Activity
I would like every entry below written out exactly.

※

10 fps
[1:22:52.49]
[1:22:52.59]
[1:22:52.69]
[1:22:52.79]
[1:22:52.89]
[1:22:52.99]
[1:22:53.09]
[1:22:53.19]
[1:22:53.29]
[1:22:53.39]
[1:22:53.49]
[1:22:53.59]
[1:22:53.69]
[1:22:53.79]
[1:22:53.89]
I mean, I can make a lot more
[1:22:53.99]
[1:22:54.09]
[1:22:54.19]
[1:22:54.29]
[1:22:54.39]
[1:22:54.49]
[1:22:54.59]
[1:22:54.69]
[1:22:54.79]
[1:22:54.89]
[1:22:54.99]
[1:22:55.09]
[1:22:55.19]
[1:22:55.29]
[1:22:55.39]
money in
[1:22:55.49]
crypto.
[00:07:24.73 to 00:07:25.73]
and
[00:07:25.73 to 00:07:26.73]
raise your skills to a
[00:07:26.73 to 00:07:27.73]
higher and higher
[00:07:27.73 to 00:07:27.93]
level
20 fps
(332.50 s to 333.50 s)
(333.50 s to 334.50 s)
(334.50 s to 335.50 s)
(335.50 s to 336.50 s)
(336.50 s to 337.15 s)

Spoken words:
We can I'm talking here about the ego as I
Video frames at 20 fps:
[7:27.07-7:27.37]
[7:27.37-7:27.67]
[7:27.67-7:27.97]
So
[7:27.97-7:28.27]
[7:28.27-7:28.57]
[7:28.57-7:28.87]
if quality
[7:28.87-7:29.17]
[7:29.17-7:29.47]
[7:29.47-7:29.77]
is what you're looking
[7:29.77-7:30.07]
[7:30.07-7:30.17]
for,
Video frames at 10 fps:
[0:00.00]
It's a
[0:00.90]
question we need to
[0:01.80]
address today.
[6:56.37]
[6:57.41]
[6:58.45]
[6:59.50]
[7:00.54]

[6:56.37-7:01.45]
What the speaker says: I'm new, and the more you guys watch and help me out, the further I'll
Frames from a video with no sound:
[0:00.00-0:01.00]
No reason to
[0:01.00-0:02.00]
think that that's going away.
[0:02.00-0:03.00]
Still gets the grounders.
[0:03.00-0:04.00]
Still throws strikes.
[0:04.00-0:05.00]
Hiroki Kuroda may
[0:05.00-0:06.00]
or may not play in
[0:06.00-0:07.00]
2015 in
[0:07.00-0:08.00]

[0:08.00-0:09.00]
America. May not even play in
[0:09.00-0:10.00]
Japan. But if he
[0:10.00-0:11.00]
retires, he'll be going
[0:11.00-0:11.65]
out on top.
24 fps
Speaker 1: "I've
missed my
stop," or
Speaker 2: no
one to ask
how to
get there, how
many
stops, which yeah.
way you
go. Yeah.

※

Exercise solution
10 fps
[1:22:52.49]
[1:22:52.59]
[1:22:52.69]
[1:22:52.79]
[1:22:52.89]
[1:22:52.99]
[1:22:53.09]
[1:22:53.19]
[1:22:53.29]
[1:22:53.39]
[1:22:53.49]
[1:22:53.59]
[1:22:53.69]
[1:22:53.79]
[1:22:53.89]
I mean, I can make a lot more
[1:22:53.99]
[1:22:54.09]
[1:22:54.19]
[1:22:54.29]
[1:22:54.39]
[1:22:54.49]
[1:22:54.59]
[1:22:54.69]
[1:22:54.79]
[1:22:54.89]
[1:22:54.99]
[1:22:55.09]
[1:22:55.19]
[1:22:55.29]
[1:22:55.39]
money in
[1:22:55.49]
crypto.
[00:07:24.73 to 00:07:25.73]
and
[00:07:25.73 to 00:07:26.73]
raise your skills to a
[00:07:26.73 to 00:07:27.73]
higher and higher
[00:07:27.73 to 00:07:27.93]
level
20 fps
(332.50 s to 333.50 s)
(333.50 s to 334.50 s)
(334.50 s to 335.50 s)
(335.50 s to 336.50 s)
(336.50 s to 337.15 s)

Spoken words:
We can I'm talking here about the ego as I
Video frames at 20 fps:
[7:27.07-7:27.37]
[7:27.37-7:27.67]
[7:27.67-7:27.97]
So
[7:27.97-7:28.27]
[7:28.27-7:28.57]
[7:28.57-7:28.87]
if quality
[7:28.87-7:29.17]
[7:29.17-7:29.47]
[7:29.47-7:29.77]
is what you're looking
[7:29.77-7:30.07]
[7:30.07-7:30.17]
for,
Video frames at 10 fps:
[0:00.00]
It's a
[0:00.90]
question we need to
[0:01.80]
address today.
[6:56.37]
[6:57.41]
[6:58.45]
[6:59.50]
[7:00.54]

[6:56.37-7:01.45]
What the speaker says: I'm new, and the more you guys watch and help me out, the further I'll
Frames from a video with no sound:
[0:00.00-0:01.00]
No reason to
[0:01.00-0:02.00]
think that that's going away.
[0:02.00-0:03.00]
Still gets the grounders.
[0:03.00-0:04.00]
Still throws strikes.
[0:04.00-0:05.00]
Hiroki Kuroda may
[0:05.00-0:06.00]
or may not play in
[0:06.00-0:07.00]
2015 in
[0:07.00-0:08.00]

[0:08.00-0:09.00]
America. May not even play in
[0:09.00-0:10.00]
Japan. But if he
[0:10.00-0:11.00]
retires, he'll be going
[0:11.00-0:11.65]
out on top.
24 fps
Speaker 1: "I've
missed my
stop," or
Speaker 2: no
one to ask
how to
get there, how
many
stops, which yeah.
way you
go. Yeah.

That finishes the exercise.